FlyingToaster, Aug 04 2012
  

       Unless I'm mistaken the aerodynamics of separating a parasite craft at mach speeds are somewhat problematic, and haven't actually been solved yet.
MechE, Aug 04 2012
  

       Haven't heard anything about that. The B-58s under- pod was dropped at supersonic speed with no problem.
doctorremulac3, Aug 04 2012
  

       ok, 'cancelled' wasn't a great word. But it was tricky to fly, harder to land, was an intensive user of in flight fuelling... it was pretty much unrecoverable in the event of a supersonic engine failure. These factors led to 20% of them crashing... which is a scary number no matter how you slice it, and would be a serious worry for a launch platform.   

       IT was retired from service pretty quickly, 10 years is nothing compared to the service lives of the B52/Vulcan/B1b/F111/B2 .
bs0u0155, Aug 04 2012
  

       I think there was also some questioning of the rationale of having a "supersonic dash" attack profile in the age of increasingly effective ground to air missile systems as well.   

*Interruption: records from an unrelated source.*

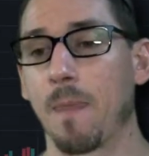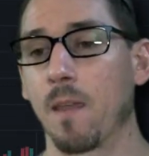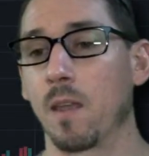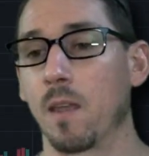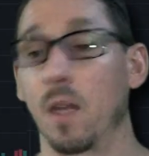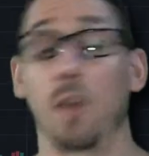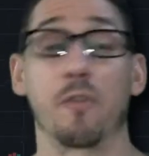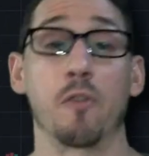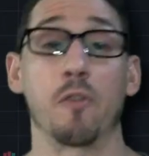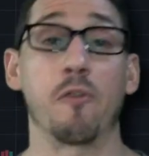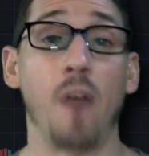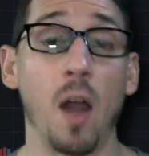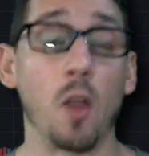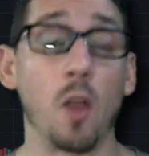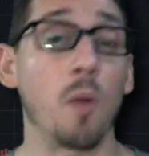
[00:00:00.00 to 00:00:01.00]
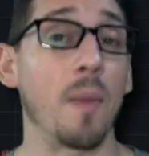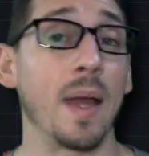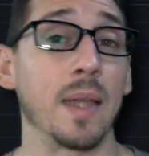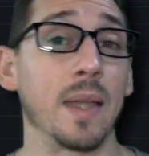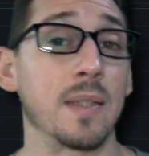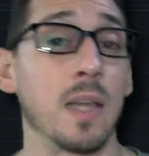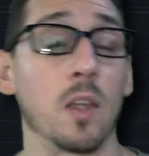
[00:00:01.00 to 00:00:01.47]
Now, if you follow
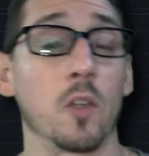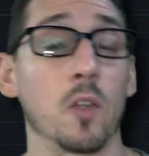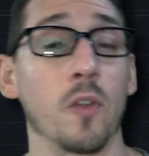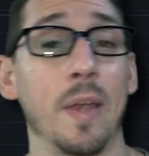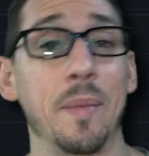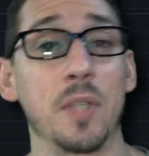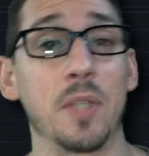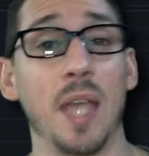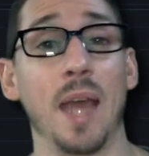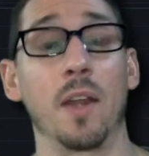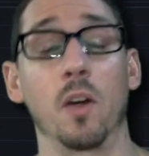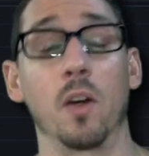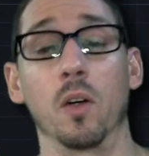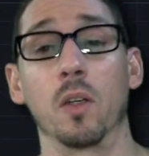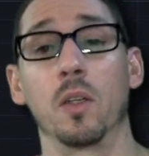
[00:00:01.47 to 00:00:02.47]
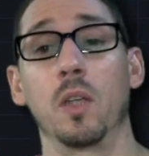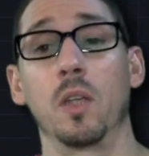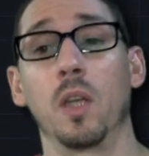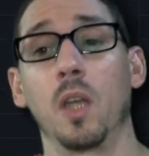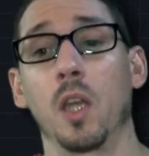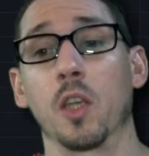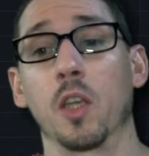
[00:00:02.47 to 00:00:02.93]
my Telegram channel,
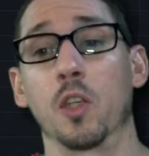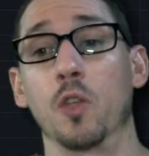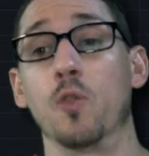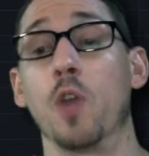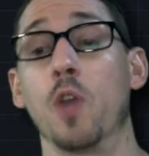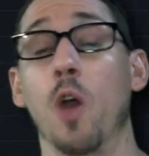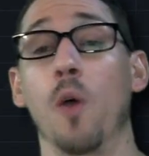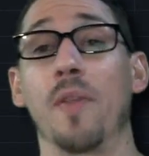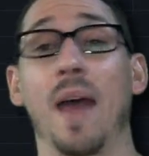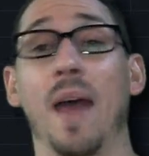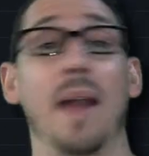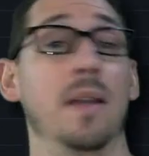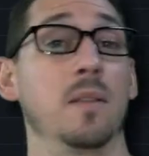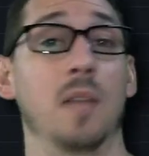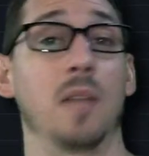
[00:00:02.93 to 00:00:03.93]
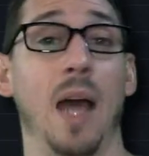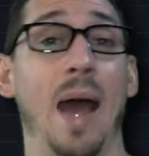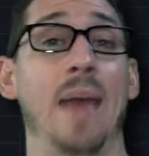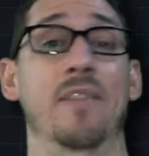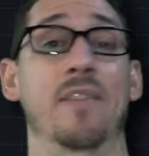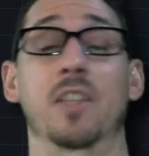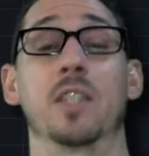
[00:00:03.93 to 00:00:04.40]
you know that
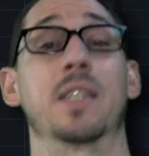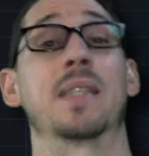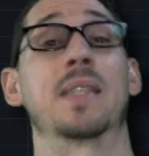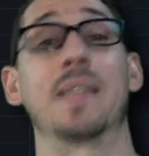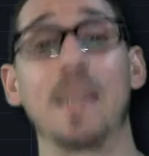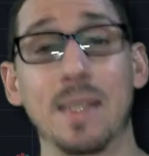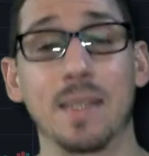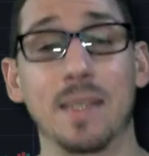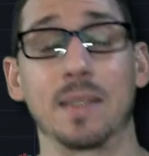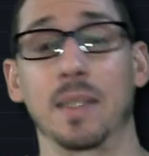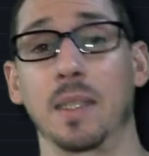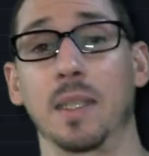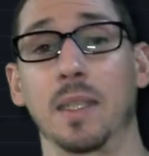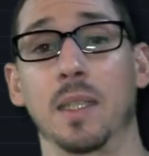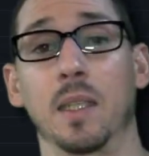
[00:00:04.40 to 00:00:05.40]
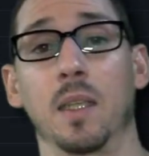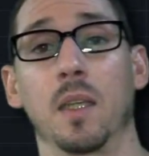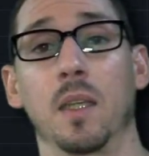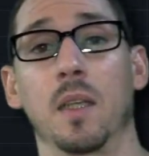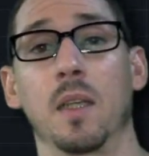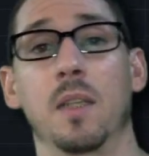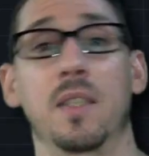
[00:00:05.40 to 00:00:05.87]
I've consistently
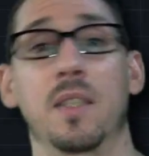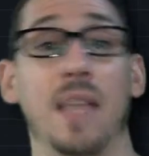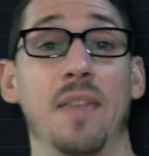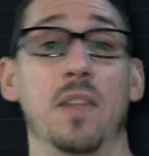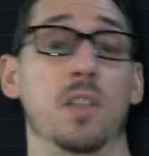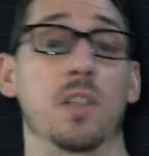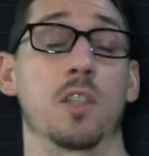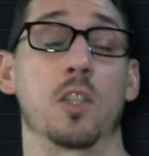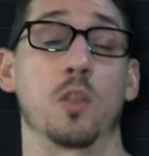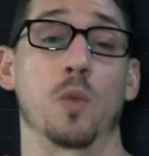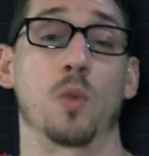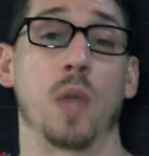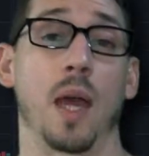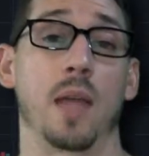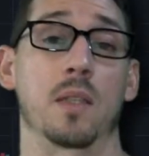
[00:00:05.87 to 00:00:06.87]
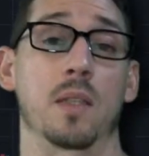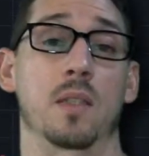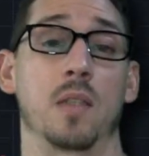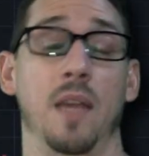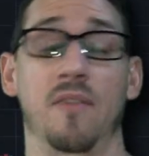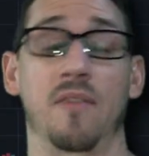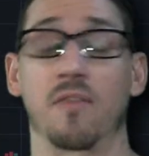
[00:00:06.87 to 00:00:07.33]
said this to you guys.
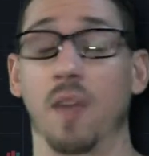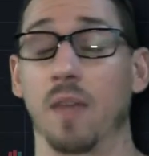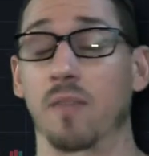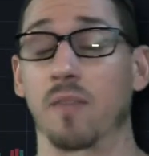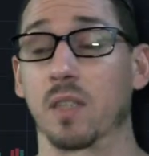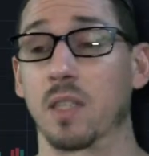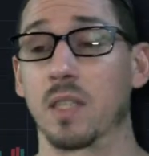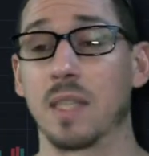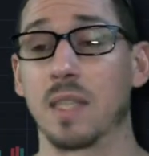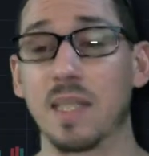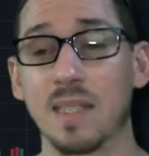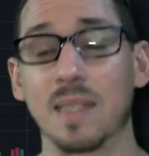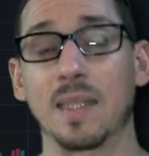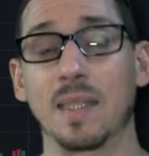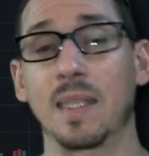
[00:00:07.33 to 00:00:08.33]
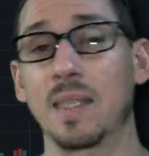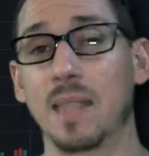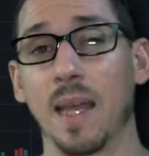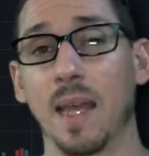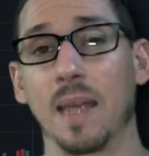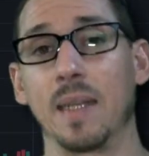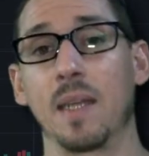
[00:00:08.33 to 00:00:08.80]
I've consistently
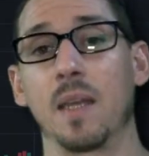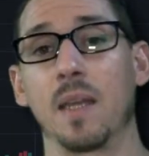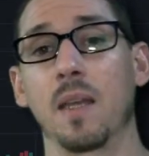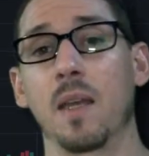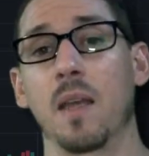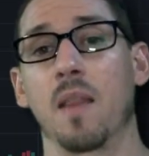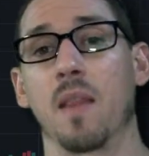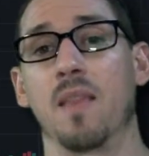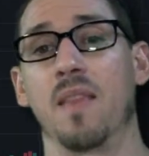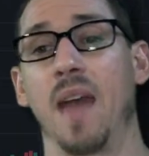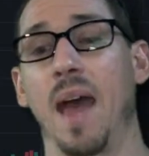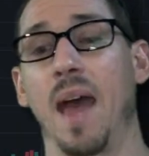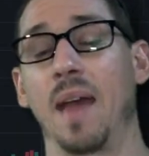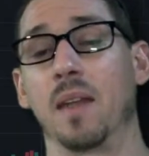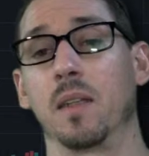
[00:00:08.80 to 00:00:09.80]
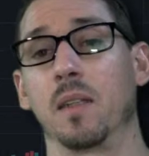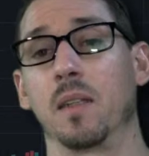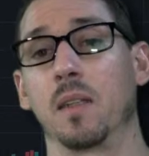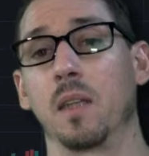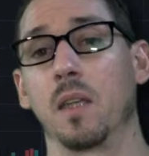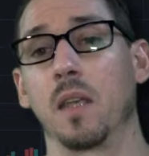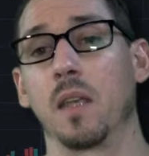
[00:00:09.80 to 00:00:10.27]
said that
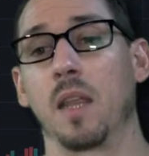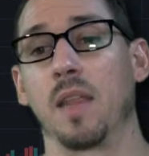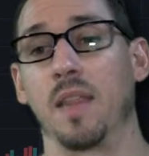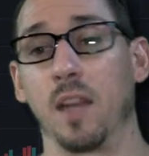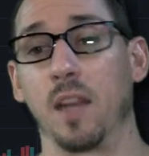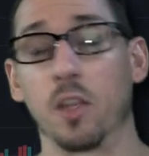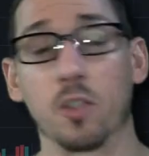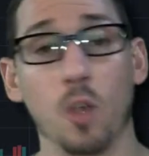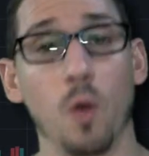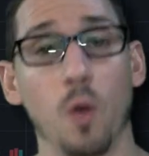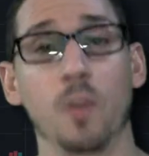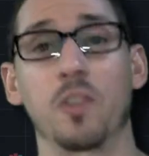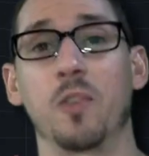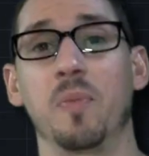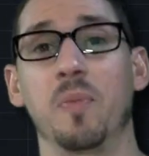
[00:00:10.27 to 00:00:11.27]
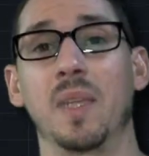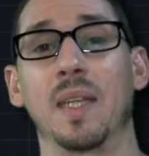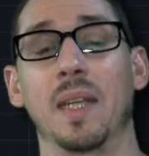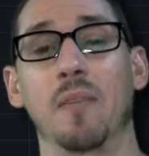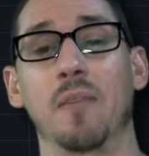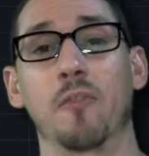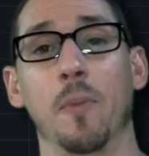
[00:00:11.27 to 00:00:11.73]
there's going to be an
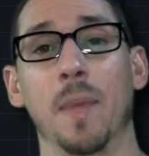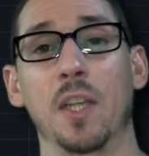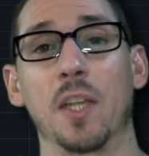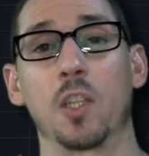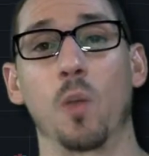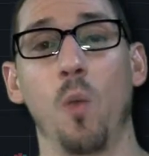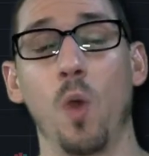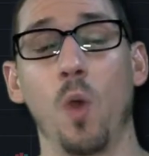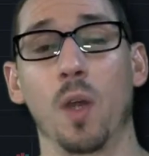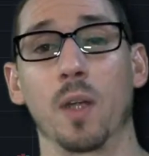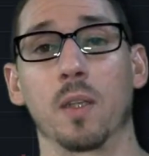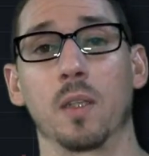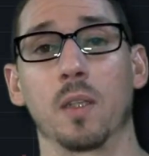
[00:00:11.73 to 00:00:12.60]
information war.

       I also think the ICBM had for the most part reached it's present level of effectiveness so such an expensive nuclear weapons delivery system was hard to justify.
doctorremulac3, Aug 04 2012
  

       I may be wrong, but I've read it on various parasitic launch sites. There is a significant difference between dropping a tumbling pod (even if it stabilizes during the fall), and separating a craft in a state where it can fire its own engines.
MechE, Aug 04 2012
  

       Well, I'd have to read your reference but I know that missiles are launched from supersonic aircraft. The Space Shuttle also ejects it's boosters at high supersonic speed. You may have to give the separating aircraft a kick though.